Every record that follows is to be copied exactly, with the pictures omitted.

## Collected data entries
..........
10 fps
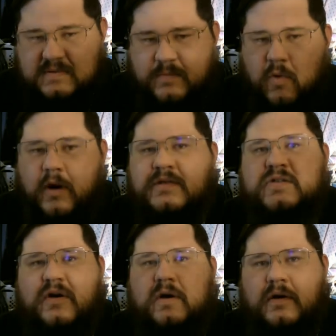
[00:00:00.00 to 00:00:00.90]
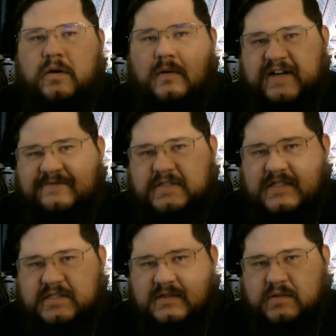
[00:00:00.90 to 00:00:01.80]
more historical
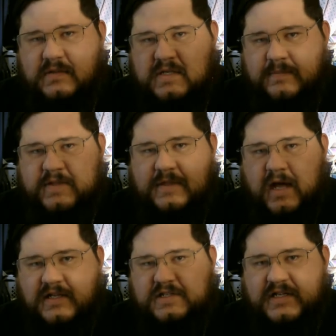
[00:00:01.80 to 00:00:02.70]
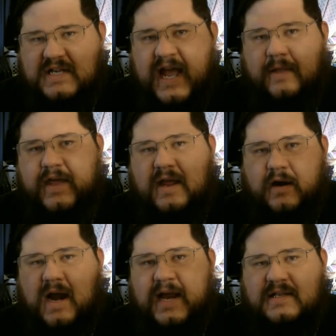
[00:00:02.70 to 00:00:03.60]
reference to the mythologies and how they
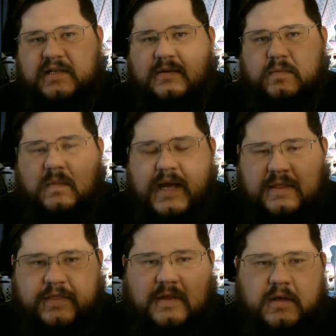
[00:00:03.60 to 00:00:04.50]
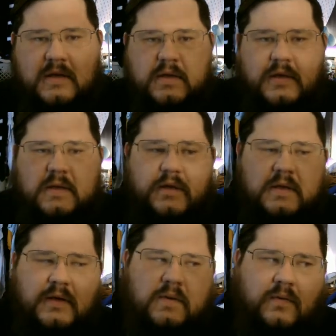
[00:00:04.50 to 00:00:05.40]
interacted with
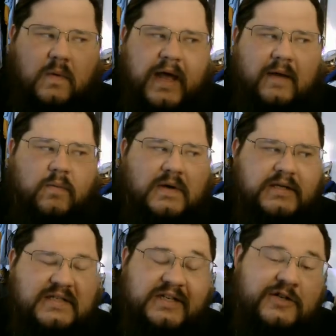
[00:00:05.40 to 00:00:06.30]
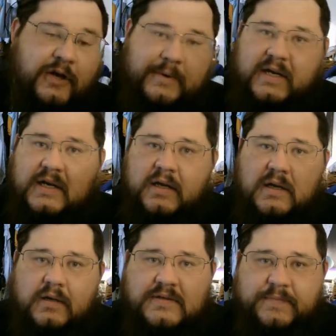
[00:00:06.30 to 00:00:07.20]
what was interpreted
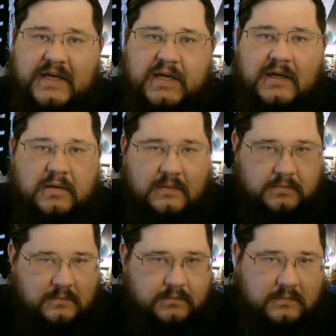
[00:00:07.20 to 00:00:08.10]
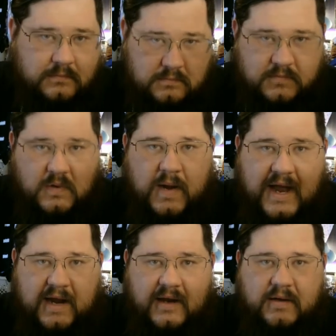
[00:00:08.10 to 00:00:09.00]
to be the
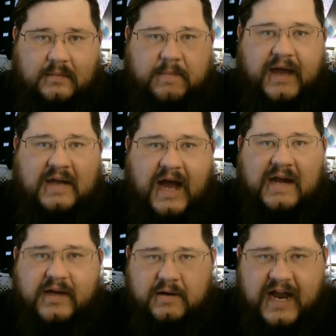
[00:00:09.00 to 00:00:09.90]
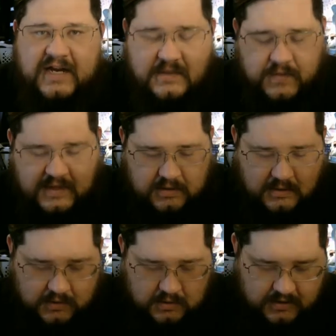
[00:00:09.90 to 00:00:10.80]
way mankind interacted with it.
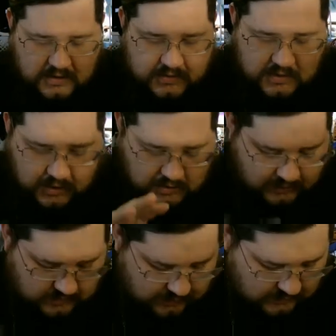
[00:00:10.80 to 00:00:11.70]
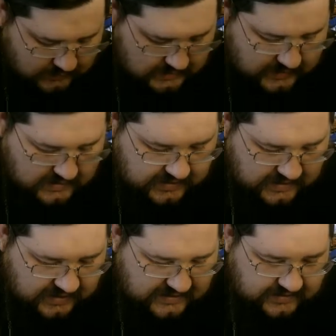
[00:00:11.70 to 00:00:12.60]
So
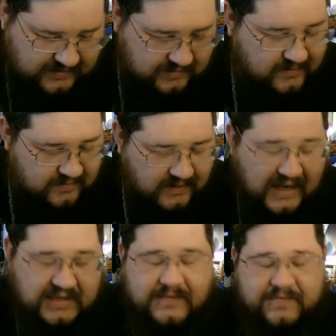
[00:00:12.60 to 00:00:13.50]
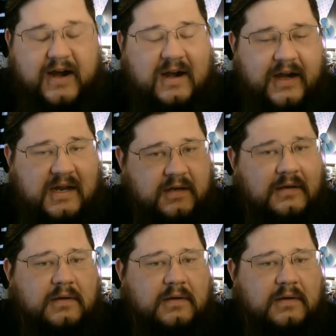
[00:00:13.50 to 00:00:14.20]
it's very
..........
## Solved exercise
10 fps
[00:00:00.00 to 00:00:00.90]
[00:00:00.90 to 00:00:01.80]
more historical
[00:00:01.80 to 00:00:02.70]
[00:00:02.70 to 00:00:03.60]
reference to the mythologies and how they
[00:00:03.60 to 00:00:04.50]
[00:00:04.50 to 00:00:05.40]
interacted with
[00:00:05.40 to 00:00:06.30]
[00:00:06.30 to 00:00:07.20]
what was interpreted
[00:00:07.20 to 00:00:08.10]
[00:00:08.10 to 00:00:09.00]
to be the
[00:00:09.00 to 00:00:09.90]
[00:00:09.90 to 00:00:10.80]
way mankind interacted with it.
[00:00:10.80 to 00:00:11.70]
[00:00:11.70 to 00:00:12.60]
So
[00:00:12.60 to 00:00:13.50]
[00:00:13.50 to 00:00:14.20]
it's very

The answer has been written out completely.